Aug 212013
 
Content marketing

image courtesy of www.reliablesoft.net

I read a really good article today written by Mark Schaefer for Ragan on content marketing. It echoed a lot of things I stress to clients each day about content marketing done right. It also added a perspective I hadn’t considered — that content marketing done right might redeem the concept of social media marketing.

Too many companies make a halfhearted and purely tactical stab at social media without connecting it to strategy. The Facebook page and Twitter account, check mentality. Then they don’t prioritize it, assign it to their most junior staff and eventually complain there is no demonstrated ROI.

However, they are aided and abetted in this disconnect from business value by too many social media gurus and evangelists, who refuse to articulate any link between social media activity and positive business outcomes:

The legitimate idea of social media marketing has become lost in a sea of simplistic guru-isms like, “It’s all about the conversation,” “It’s all about the listening,” and, of course, the famous, “Measuring the ROI of social media is like measuring the ROI of your mother.” All of these handy sayings are simply a disservice to businesses everywhere.
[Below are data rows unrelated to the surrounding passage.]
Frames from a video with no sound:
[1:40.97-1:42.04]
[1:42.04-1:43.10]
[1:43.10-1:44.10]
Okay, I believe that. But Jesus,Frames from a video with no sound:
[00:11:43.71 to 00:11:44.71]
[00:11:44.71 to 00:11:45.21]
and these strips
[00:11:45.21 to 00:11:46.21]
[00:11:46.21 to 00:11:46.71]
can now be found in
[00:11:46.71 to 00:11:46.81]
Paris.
Content marketing done right succeeds “by creating brand-related content that is so good it is even better than mainstream news and entertainment.” Amen! Content marketing is challenging because it demands constant effort, and it challenges the company producing it to express clearly why their customers should pay attention and engage.
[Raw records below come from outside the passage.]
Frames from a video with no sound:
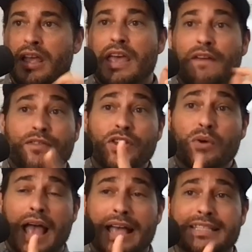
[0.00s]
If
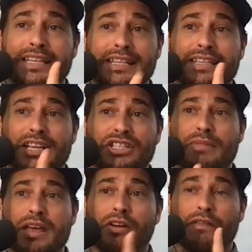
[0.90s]
you, as the decision
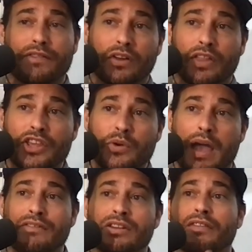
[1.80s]
maker, feel that you
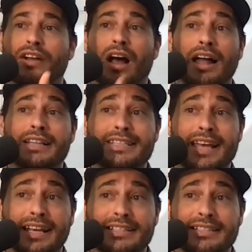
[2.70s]
have enough
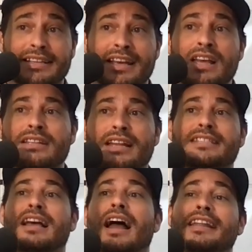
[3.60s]
context to
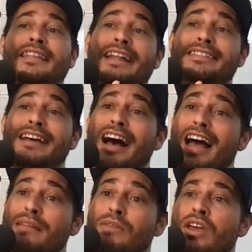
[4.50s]
decide in that
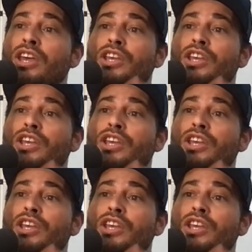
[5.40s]
time,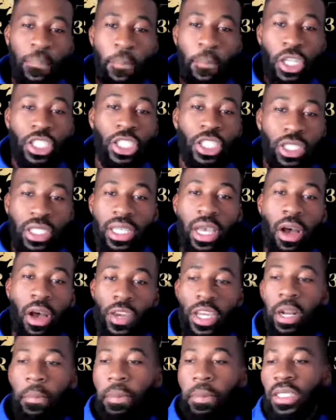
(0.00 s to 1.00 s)
Put
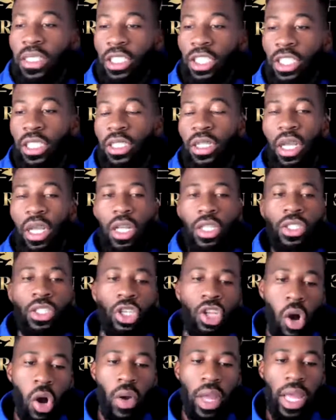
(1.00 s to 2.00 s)
yourself in a position
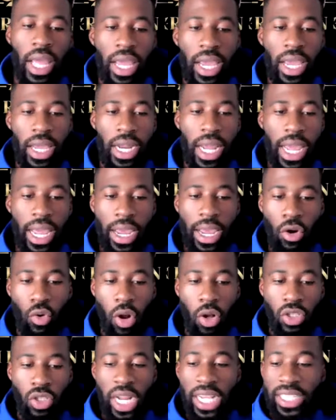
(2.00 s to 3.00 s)
to go ahead and
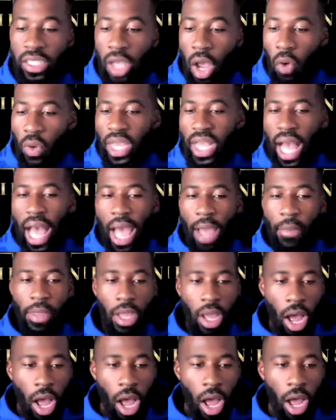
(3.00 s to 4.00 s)
grow. So that's all we got.
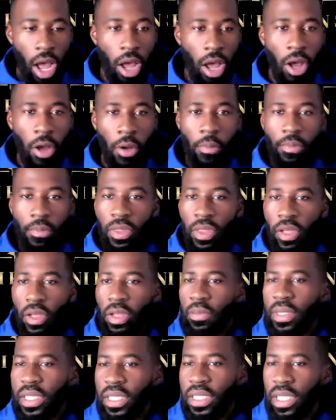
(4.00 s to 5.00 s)

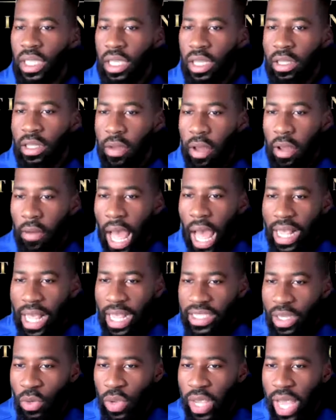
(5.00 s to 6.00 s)
Let me see.
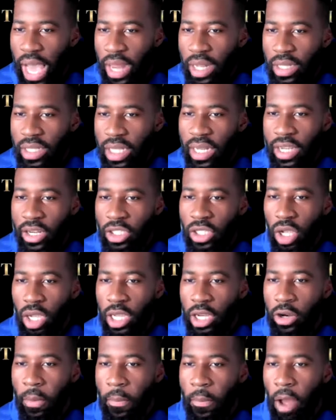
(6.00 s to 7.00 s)
I see we got the leaders
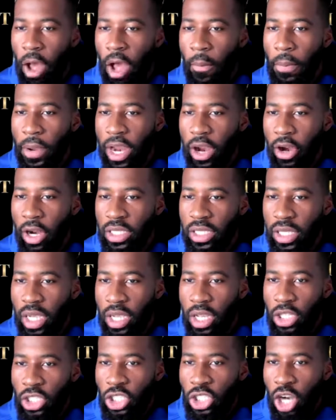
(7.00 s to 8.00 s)
on here.
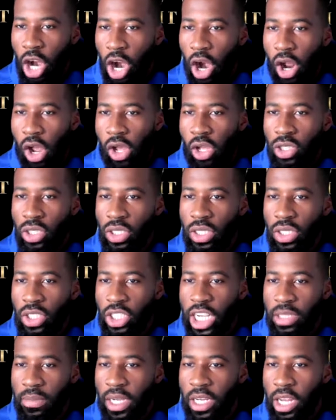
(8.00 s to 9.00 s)
Paris, Charles,
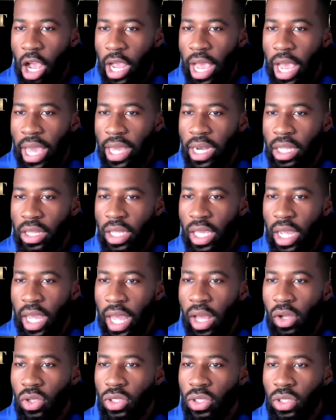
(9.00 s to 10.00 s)
Jasmine, y'all got anything
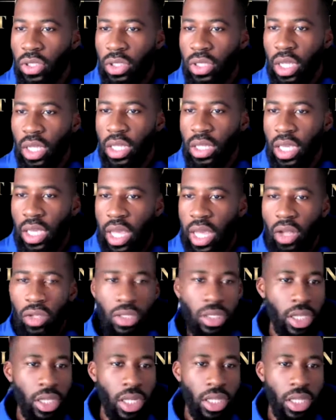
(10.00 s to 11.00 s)
else? Anything
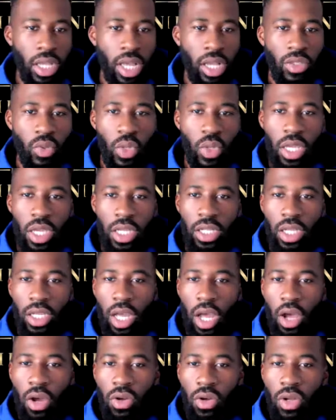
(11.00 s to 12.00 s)
else? We good to
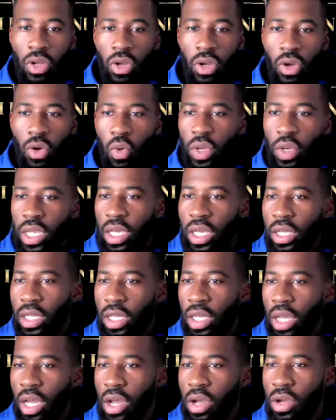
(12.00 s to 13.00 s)
go? We good
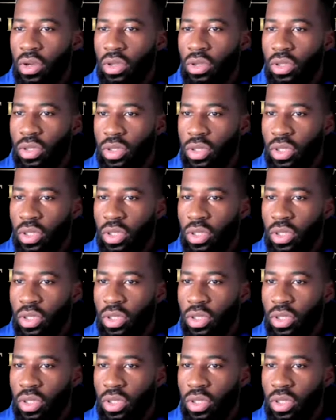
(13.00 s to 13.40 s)
to go?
Content marketing is a red hot term today, analogous to what social media was three years ago. Consumers have the technical tools to filter out all types of advertising. Consumers demand something of value in exchange for their time. Social media is a channel to deliver that content to them, encouraging engagement and if interest is great enough a purchase.

Content marketing might represent a “do-over” for social media. We have an opportunity to have a more mature focus and put the emphasis on real business results instead of a strategy based on the fear of being left behind because we don’t have a Facebook page.

That’s a very thought provoking statement. But whether content marketing is a do-over for social media or not, we need to push our clients and ourselves to get it right.